**DATA FOR REVIEW**
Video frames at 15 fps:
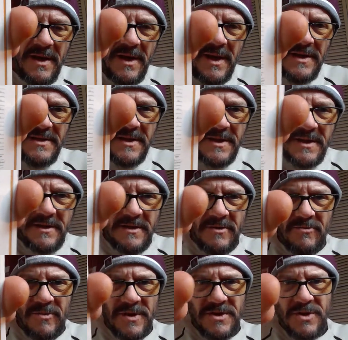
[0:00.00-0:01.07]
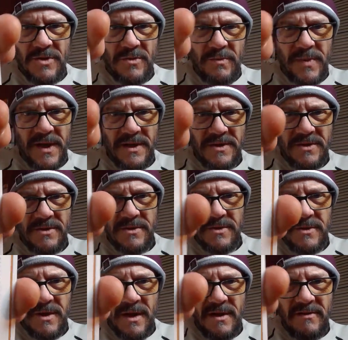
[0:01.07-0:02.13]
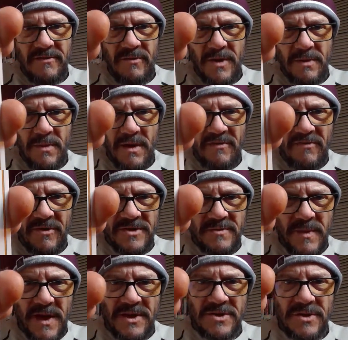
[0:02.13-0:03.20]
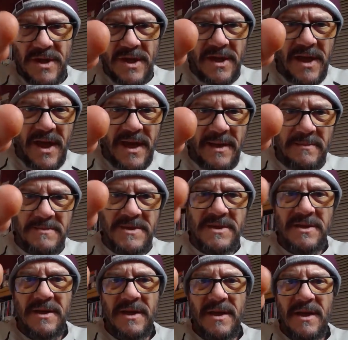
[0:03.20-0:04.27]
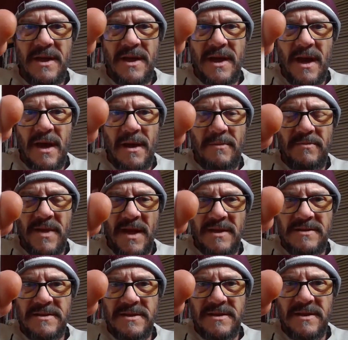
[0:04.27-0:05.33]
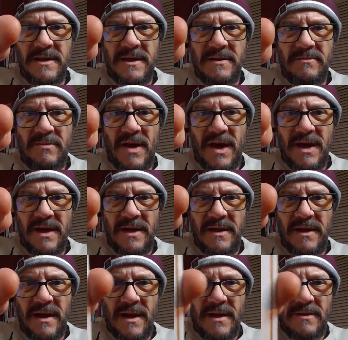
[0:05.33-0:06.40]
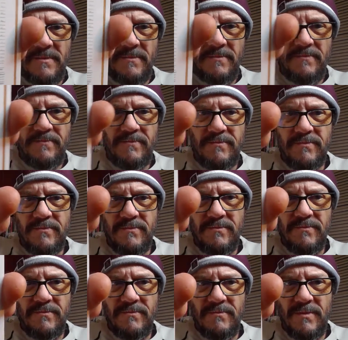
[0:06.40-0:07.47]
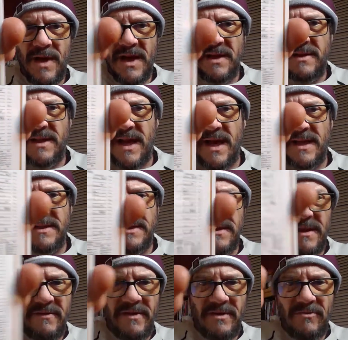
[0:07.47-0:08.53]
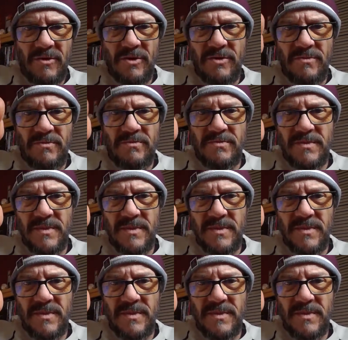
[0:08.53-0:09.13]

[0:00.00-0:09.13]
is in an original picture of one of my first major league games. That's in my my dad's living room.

* * *

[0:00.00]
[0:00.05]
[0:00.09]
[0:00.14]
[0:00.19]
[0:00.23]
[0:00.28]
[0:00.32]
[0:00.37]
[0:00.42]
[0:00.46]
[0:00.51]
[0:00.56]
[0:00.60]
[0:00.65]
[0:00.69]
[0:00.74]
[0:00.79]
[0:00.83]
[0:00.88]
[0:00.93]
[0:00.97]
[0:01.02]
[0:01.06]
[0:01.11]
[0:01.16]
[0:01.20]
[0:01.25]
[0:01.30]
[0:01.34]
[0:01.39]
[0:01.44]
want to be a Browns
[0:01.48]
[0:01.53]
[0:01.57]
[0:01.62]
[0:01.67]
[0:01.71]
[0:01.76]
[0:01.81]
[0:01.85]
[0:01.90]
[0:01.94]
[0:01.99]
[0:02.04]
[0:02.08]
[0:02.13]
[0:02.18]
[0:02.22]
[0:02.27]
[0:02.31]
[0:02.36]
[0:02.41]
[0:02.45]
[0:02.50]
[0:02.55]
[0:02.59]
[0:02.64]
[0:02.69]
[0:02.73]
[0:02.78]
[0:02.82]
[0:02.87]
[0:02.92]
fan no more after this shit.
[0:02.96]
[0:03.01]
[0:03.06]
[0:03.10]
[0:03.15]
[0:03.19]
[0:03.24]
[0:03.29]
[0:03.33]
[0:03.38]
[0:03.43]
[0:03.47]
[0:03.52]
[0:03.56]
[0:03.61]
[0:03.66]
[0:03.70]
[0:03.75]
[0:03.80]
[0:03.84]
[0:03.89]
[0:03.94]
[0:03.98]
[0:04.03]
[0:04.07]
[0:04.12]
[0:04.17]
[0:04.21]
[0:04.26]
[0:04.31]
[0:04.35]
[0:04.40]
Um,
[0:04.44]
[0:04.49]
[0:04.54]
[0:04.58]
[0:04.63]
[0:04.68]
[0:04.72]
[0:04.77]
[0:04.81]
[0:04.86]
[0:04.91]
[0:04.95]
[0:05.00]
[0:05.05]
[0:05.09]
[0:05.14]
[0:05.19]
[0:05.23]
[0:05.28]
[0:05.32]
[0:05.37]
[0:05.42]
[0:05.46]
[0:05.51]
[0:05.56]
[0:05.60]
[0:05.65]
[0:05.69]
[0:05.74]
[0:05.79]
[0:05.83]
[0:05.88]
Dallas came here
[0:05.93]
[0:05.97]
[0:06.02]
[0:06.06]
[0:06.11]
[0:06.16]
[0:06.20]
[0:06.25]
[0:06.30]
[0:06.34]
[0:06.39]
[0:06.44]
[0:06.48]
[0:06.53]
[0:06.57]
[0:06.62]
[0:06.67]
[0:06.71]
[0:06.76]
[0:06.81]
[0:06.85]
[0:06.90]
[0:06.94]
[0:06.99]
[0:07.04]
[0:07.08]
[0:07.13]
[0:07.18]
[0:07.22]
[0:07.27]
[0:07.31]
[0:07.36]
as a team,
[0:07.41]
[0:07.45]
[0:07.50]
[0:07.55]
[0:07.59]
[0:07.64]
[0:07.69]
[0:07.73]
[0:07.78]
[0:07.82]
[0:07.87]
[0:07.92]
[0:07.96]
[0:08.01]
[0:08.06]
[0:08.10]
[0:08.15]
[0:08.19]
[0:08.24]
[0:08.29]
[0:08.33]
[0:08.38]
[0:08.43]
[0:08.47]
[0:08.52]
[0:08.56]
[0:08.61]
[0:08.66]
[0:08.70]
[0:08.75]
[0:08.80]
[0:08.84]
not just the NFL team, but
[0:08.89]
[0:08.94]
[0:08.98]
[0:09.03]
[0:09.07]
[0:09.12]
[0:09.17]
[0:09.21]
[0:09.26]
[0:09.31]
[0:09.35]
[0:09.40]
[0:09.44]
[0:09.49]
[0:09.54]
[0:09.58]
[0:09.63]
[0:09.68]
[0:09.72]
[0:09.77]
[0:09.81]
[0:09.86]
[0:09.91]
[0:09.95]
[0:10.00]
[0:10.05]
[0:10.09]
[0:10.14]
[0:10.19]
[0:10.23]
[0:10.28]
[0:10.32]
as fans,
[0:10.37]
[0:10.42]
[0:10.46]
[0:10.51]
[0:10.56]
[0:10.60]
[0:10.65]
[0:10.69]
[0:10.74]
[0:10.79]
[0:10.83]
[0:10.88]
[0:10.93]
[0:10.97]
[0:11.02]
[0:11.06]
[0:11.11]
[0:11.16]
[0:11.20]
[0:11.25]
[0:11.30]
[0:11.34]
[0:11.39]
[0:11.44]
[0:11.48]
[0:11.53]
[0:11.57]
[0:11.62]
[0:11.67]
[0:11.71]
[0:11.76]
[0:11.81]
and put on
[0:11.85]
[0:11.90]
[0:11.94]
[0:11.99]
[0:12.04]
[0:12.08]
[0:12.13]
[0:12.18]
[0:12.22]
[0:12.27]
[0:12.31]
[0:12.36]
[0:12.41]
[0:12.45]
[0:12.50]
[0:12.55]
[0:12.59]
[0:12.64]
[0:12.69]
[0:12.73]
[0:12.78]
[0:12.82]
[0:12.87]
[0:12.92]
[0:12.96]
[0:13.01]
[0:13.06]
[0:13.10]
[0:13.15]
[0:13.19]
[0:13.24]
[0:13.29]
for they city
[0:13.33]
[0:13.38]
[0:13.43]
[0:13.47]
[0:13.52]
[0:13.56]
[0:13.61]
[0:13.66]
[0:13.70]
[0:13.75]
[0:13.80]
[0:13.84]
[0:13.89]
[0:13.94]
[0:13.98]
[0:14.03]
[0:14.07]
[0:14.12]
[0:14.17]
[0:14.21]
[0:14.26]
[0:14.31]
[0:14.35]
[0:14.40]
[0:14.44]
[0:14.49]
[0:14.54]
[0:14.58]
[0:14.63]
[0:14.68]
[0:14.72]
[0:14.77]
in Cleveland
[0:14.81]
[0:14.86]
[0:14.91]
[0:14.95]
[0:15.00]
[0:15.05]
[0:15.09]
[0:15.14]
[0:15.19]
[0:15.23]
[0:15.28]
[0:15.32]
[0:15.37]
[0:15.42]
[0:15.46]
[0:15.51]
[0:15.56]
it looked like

**EXERCISE BRIEF**
Everything above from the line that has "Video frames at" down to the line that has "[0:08.53-0:09.13]" should be output exactly, with both of those lines included. Leave the pictures behind.

**SOLUTION FOR THIS PROBLEM**
Video frames at 15 fps:
[0:00.00-0:01.07]
[0:01.07-0:02.13]
[0:02.13-0:03.20]
[0:03.20-0:04.27]
[0:04.27-0:05.33]
[0:05.33-0:06.40]
[0:06.40-0:07.47]
[0:07.47-0:08.53]
[0:08.53-0:09.13]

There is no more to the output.